いずれは道路の改修が必要な区間だと思うが、いかんせん崖と錦江湾に挟まれた場所で簡単にはいきそうには無い。
市街地との間を隔てるトンネルにはガードレールの付いた歩道があるが、この幅が非常に狭くサイドバックの付いた自転車を入れると人とすれ違うのも困難な程だ。かといって大型車が道幅一杯に激走する車道を走るほど命知らずではないので歩道を進んだ。
向こうから人や自転車が来ないか心配になったが、幸いにも無事に抜ける事が出来た。
国道10号の最終コースを走り、日豊本線と鹿児島本線の終点、鹿児島駅に1452、到着。市街地の中心はまだ遠いが「鹿児島に着いた」という実感が沸く。
以前来た時と変わらず観光案内所が閉鎖された駅の周囲は静かだが、今までの駅とは違う「風格」がある。
日曜日という事もあり、人も車も多い道を西郷隆盛像や城山など名所を見ながら進む。天文館の辺りは買い物をする人で溢れていて、荷物を着けた自転車の俺は全く場違いな感じだ。

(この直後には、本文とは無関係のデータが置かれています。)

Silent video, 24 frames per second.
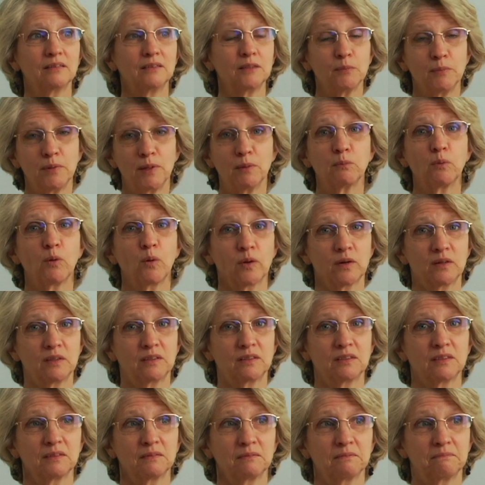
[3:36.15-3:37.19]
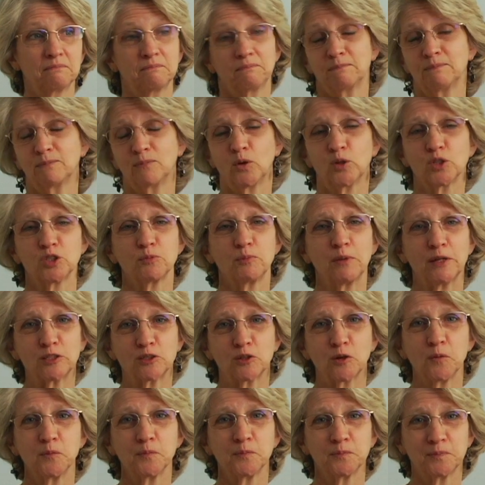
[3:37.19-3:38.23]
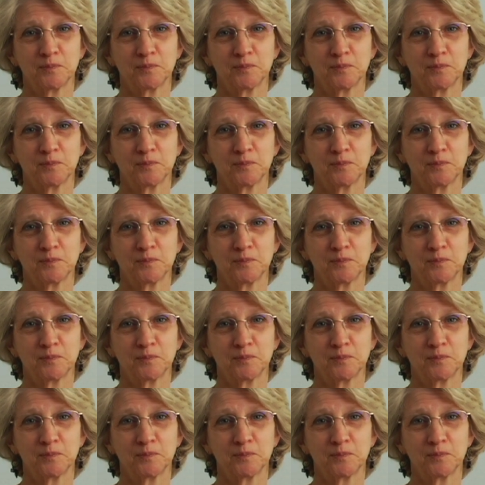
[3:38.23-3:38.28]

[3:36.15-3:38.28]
to be important or special.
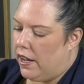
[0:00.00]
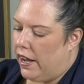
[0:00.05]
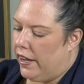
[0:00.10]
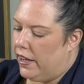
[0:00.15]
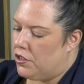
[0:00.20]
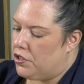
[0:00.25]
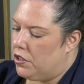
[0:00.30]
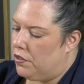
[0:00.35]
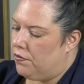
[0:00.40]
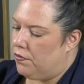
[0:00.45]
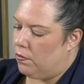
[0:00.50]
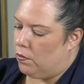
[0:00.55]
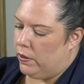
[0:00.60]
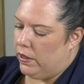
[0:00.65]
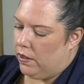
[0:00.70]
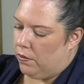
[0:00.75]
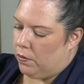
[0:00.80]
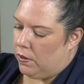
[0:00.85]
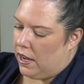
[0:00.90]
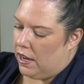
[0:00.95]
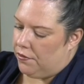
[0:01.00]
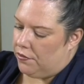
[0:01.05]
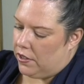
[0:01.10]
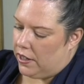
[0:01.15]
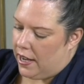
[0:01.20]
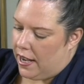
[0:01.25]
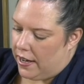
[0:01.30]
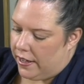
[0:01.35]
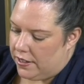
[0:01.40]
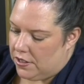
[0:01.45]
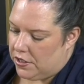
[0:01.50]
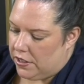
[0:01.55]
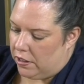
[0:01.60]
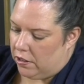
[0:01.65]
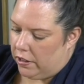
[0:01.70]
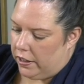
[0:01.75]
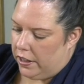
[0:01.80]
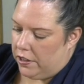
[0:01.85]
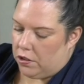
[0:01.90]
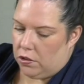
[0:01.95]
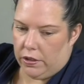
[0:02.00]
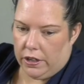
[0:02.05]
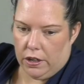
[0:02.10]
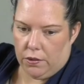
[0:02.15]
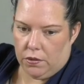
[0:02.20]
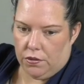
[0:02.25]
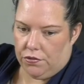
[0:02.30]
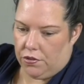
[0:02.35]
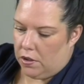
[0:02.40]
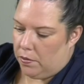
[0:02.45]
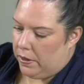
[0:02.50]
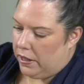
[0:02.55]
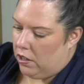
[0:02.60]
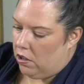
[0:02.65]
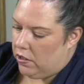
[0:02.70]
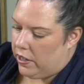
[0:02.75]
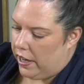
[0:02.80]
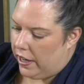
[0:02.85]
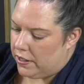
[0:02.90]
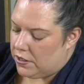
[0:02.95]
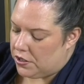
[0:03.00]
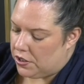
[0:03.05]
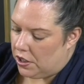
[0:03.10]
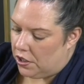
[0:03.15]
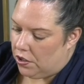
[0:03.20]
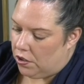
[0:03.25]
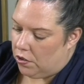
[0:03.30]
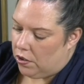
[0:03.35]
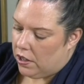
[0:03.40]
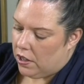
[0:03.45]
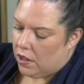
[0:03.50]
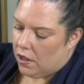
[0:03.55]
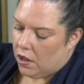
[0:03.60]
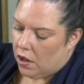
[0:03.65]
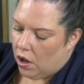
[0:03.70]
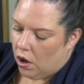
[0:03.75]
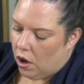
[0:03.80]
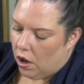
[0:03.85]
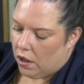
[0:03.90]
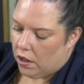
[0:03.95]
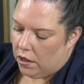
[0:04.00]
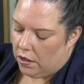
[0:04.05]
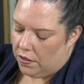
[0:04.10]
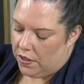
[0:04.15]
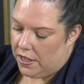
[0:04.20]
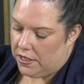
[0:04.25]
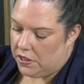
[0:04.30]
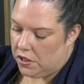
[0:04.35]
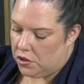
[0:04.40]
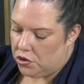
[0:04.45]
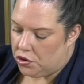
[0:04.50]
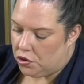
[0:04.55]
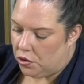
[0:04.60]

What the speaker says: I forgot it. Sarah had to go get one for me. Okay, so this is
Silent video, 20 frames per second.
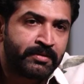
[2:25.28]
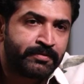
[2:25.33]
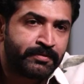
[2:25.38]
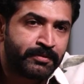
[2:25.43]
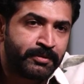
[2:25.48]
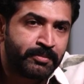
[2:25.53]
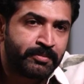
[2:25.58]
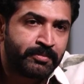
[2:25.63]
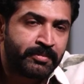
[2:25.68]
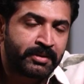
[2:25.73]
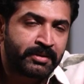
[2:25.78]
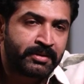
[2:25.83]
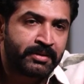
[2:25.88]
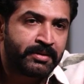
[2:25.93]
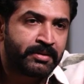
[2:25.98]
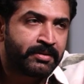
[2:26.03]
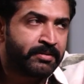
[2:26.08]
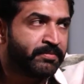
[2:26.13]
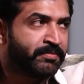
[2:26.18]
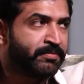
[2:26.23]
film,
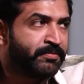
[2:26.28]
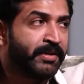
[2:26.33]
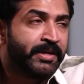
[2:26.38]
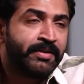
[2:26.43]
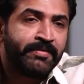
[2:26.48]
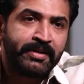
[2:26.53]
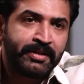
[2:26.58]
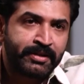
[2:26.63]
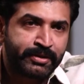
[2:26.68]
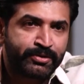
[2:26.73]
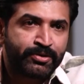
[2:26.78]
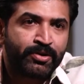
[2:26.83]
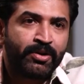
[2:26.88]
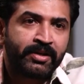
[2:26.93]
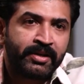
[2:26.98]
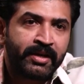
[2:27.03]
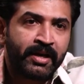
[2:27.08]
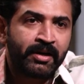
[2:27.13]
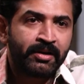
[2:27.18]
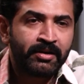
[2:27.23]
but very, very strong
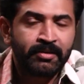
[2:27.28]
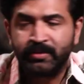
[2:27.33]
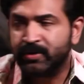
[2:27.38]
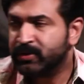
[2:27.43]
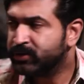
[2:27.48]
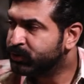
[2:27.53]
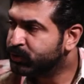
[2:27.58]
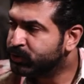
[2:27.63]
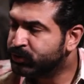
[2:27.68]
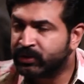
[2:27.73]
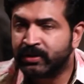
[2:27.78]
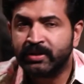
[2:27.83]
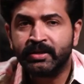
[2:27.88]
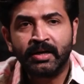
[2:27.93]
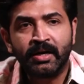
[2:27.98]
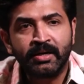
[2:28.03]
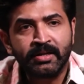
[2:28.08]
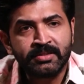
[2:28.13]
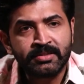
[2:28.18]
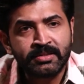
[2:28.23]
character. Because usually
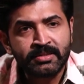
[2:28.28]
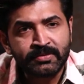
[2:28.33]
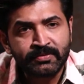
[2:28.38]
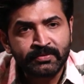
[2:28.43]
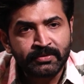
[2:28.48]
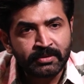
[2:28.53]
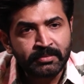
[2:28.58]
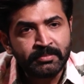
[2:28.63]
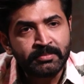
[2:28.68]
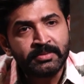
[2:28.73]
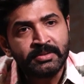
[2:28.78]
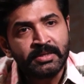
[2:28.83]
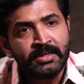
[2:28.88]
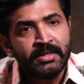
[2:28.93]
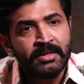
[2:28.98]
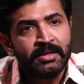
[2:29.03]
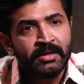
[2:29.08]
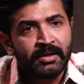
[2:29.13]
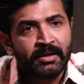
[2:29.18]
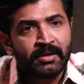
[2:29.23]
Hari sir's films,
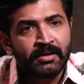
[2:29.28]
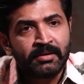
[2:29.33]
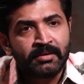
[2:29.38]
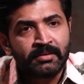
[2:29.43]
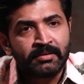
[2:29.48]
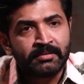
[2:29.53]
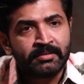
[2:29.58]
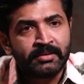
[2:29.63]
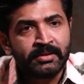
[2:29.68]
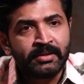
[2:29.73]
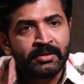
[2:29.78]
he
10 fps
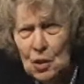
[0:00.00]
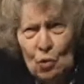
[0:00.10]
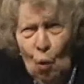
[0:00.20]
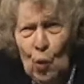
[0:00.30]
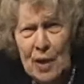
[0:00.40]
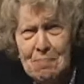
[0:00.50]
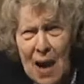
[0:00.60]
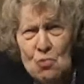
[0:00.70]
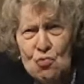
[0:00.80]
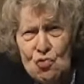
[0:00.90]
You're all
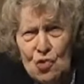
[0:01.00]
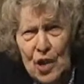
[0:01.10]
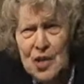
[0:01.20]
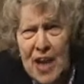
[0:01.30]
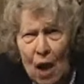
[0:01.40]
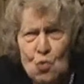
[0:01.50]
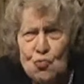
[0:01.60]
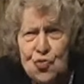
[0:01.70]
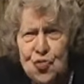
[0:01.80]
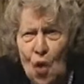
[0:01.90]
emotion and
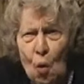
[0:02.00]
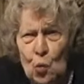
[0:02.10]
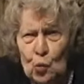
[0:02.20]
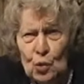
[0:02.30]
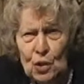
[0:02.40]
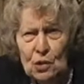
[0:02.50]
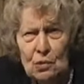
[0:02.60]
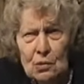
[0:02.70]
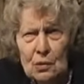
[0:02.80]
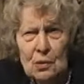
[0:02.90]
no thought.
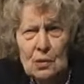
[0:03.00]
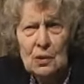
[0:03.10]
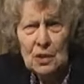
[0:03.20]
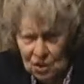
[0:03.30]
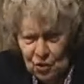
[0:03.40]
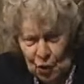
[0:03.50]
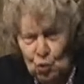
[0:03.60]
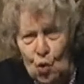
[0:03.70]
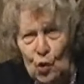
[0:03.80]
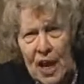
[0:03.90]
You've got a
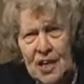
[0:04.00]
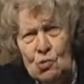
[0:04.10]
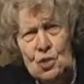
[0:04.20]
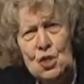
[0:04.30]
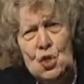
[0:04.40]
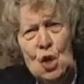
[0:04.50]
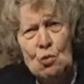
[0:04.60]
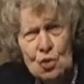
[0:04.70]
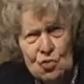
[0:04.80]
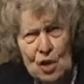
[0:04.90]
good head on your
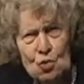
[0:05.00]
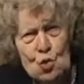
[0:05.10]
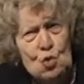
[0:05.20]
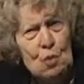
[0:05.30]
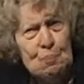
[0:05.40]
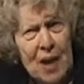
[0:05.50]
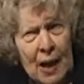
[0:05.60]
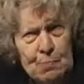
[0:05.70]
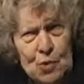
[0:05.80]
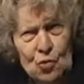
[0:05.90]
shoulder, so you should be
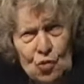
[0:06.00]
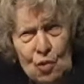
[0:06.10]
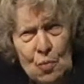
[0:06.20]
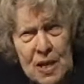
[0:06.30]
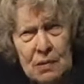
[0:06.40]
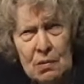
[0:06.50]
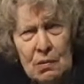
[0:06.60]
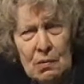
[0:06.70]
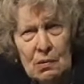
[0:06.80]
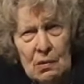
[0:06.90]
able to do it.
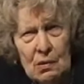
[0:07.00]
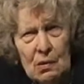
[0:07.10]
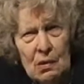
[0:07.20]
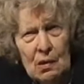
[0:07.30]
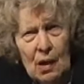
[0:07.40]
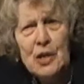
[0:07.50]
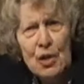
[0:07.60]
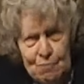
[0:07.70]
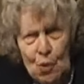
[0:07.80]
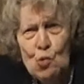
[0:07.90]
And
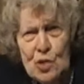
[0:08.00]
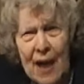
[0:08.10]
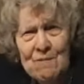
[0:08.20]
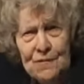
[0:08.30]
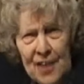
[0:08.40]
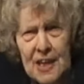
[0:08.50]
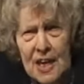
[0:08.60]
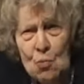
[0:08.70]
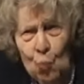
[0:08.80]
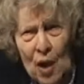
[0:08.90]
you brought up
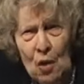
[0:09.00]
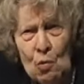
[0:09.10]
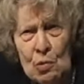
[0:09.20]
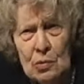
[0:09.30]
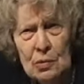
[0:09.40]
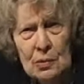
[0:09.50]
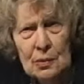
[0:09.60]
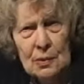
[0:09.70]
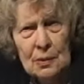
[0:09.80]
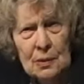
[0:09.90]
Vicki well.
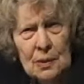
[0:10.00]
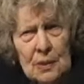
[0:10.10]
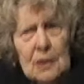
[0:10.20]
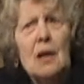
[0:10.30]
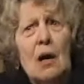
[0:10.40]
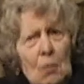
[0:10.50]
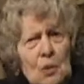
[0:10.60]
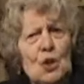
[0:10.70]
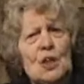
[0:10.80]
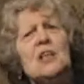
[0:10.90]
I
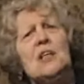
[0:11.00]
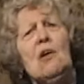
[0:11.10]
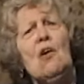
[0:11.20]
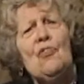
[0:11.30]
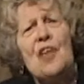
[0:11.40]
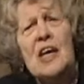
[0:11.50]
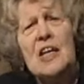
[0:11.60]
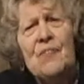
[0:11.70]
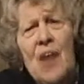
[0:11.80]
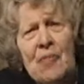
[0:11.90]
want you to start
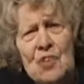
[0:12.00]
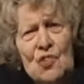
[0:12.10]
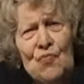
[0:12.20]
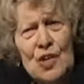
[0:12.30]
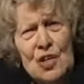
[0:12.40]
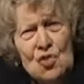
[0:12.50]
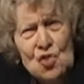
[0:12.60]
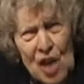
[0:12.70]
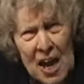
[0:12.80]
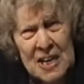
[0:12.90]
thinking of others for a
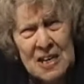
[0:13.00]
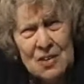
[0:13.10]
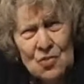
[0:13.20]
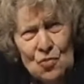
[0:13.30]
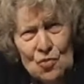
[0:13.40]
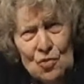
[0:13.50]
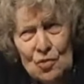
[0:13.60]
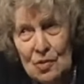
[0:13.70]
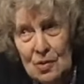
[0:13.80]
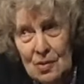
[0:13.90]
change.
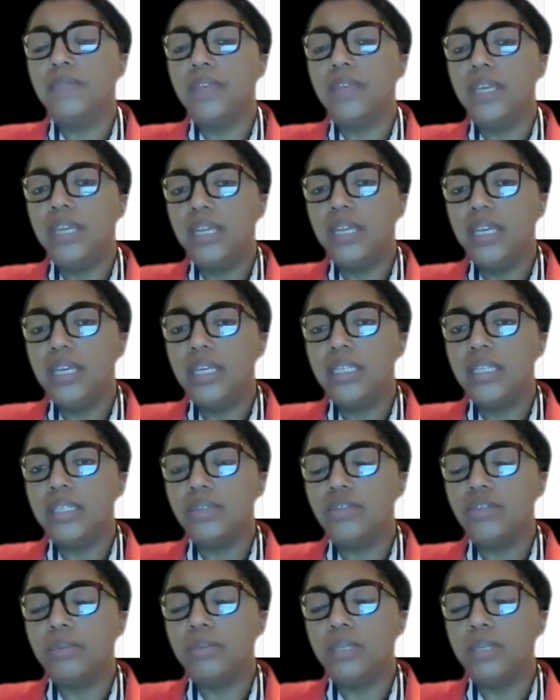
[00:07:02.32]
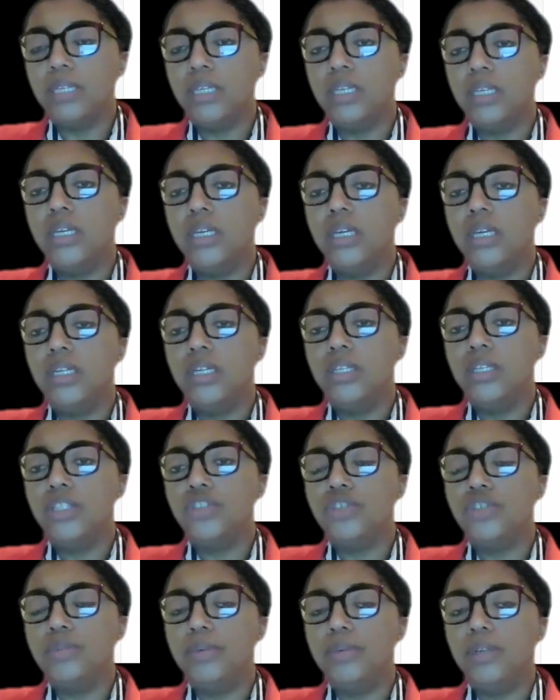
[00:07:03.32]
it is normally
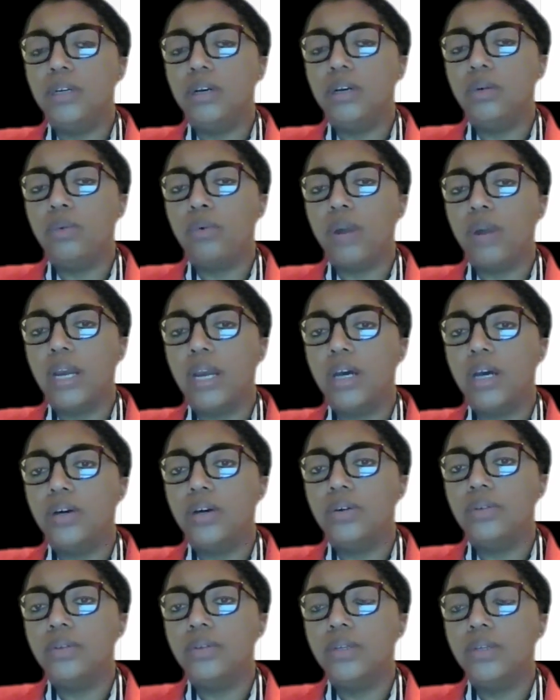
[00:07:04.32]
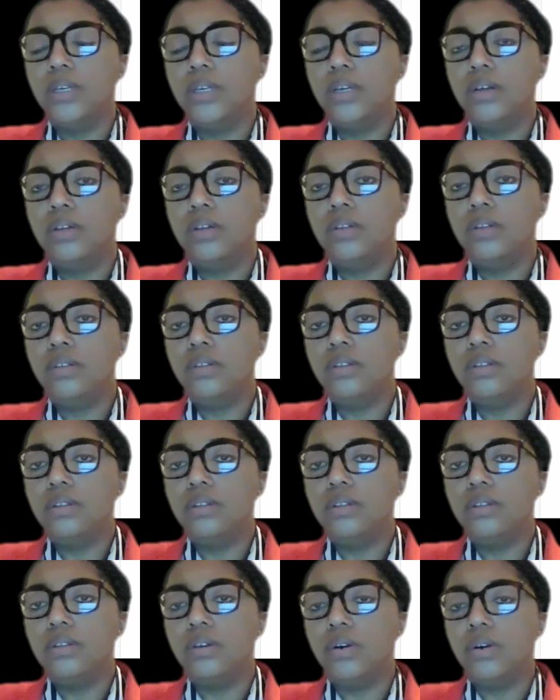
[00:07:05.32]
distributed around
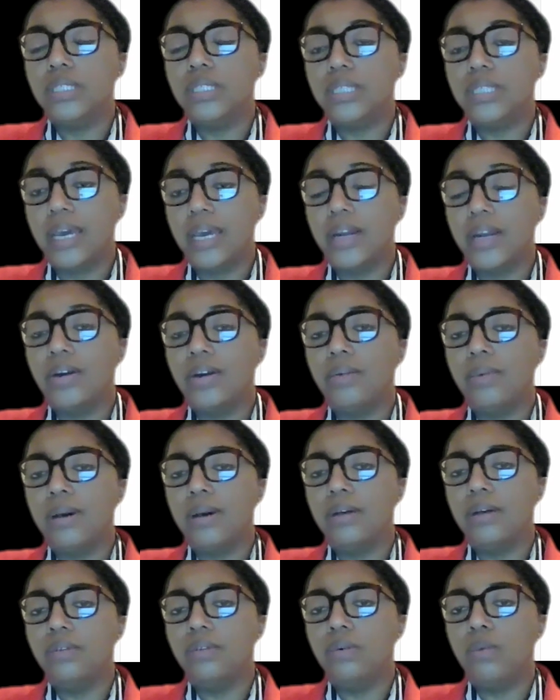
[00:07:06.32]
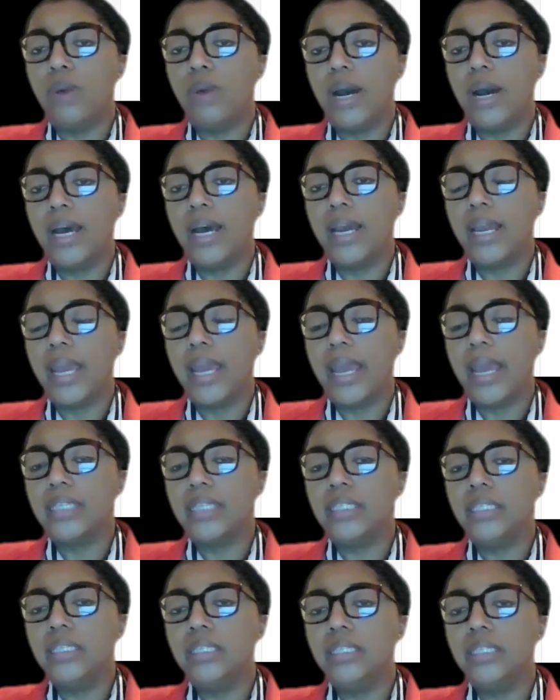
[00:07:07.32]
or scattered around the
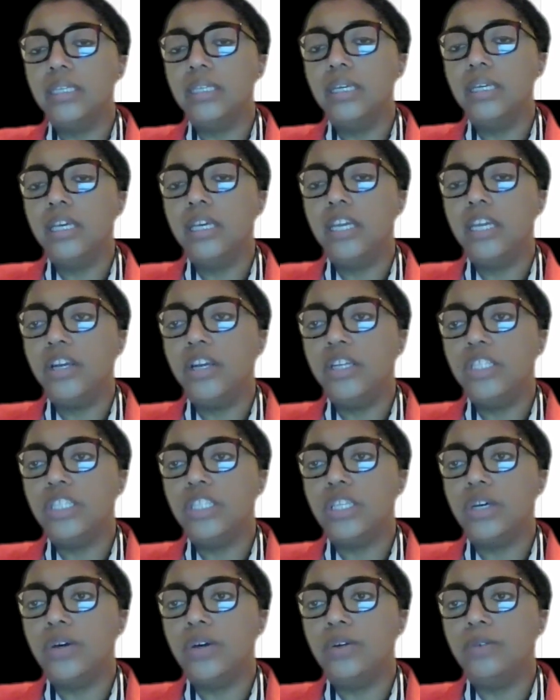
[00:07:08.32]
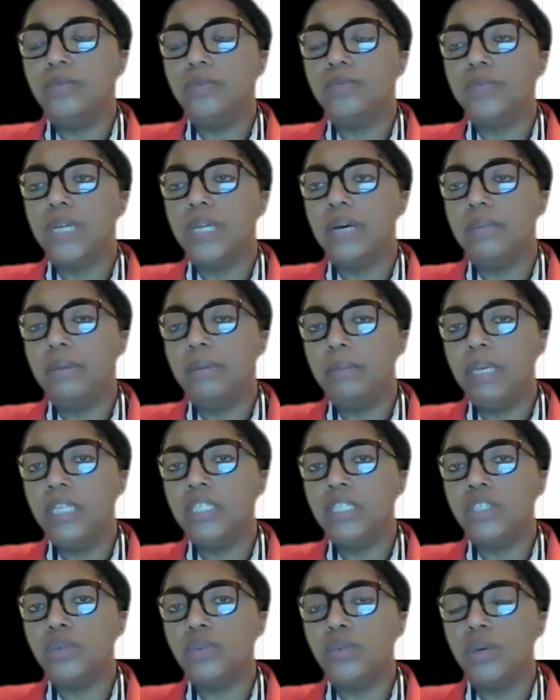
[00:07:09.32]
y-axis here. So it
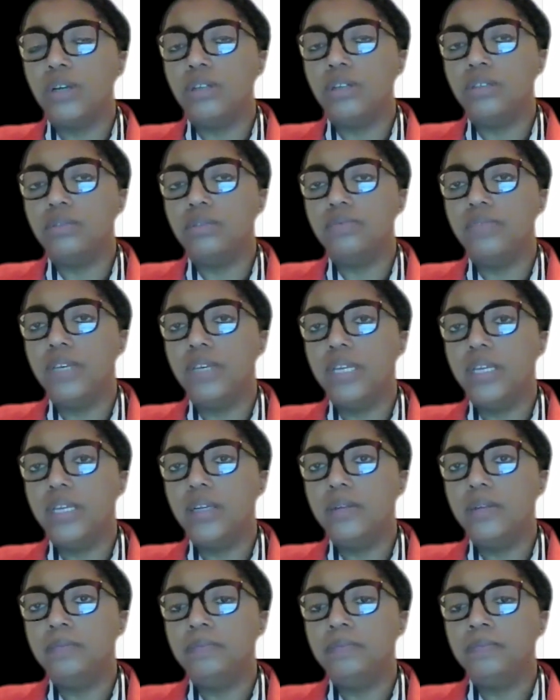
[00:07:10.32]
means it's well fitted,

今日の目的地、鹿児島中央駅に1543、到着。広い階段の上に建つ駅舎の赤が印象的な所だが、隣に観覧車まで付いた駅の何倍も大きい商業施設が出来た今では、何だが後ろへ引っ込んだような印象を受ける
。
北は札幌、南は鹿児島到達で日本縦断達成だという人もいて、それはそれで良いと思うが、自分は宗谷岬まで行ったのだから当然佐多岬へ行きたいし、「日本縦断各駅停車」としては「JR最南端の駅」西大山駅「最南端の終着駅」枕崎駅も訪れなければならないだろう
。
このコースを3日間で終えるにはしっかりと計画を立てなければいけないし、資金も当然必要だが、ここまで来て止めるわけにはいかない!
さてこれから帰らなくてはならないが、駅をゴールに定めたものの、実際には空港行きのバス乗り場が最終地点だ。
鹿児島空港までは一時間程掛かり、将来九州新幹線が全通した際には博多⇔鹿児島間の競争は激しくなりそうだ。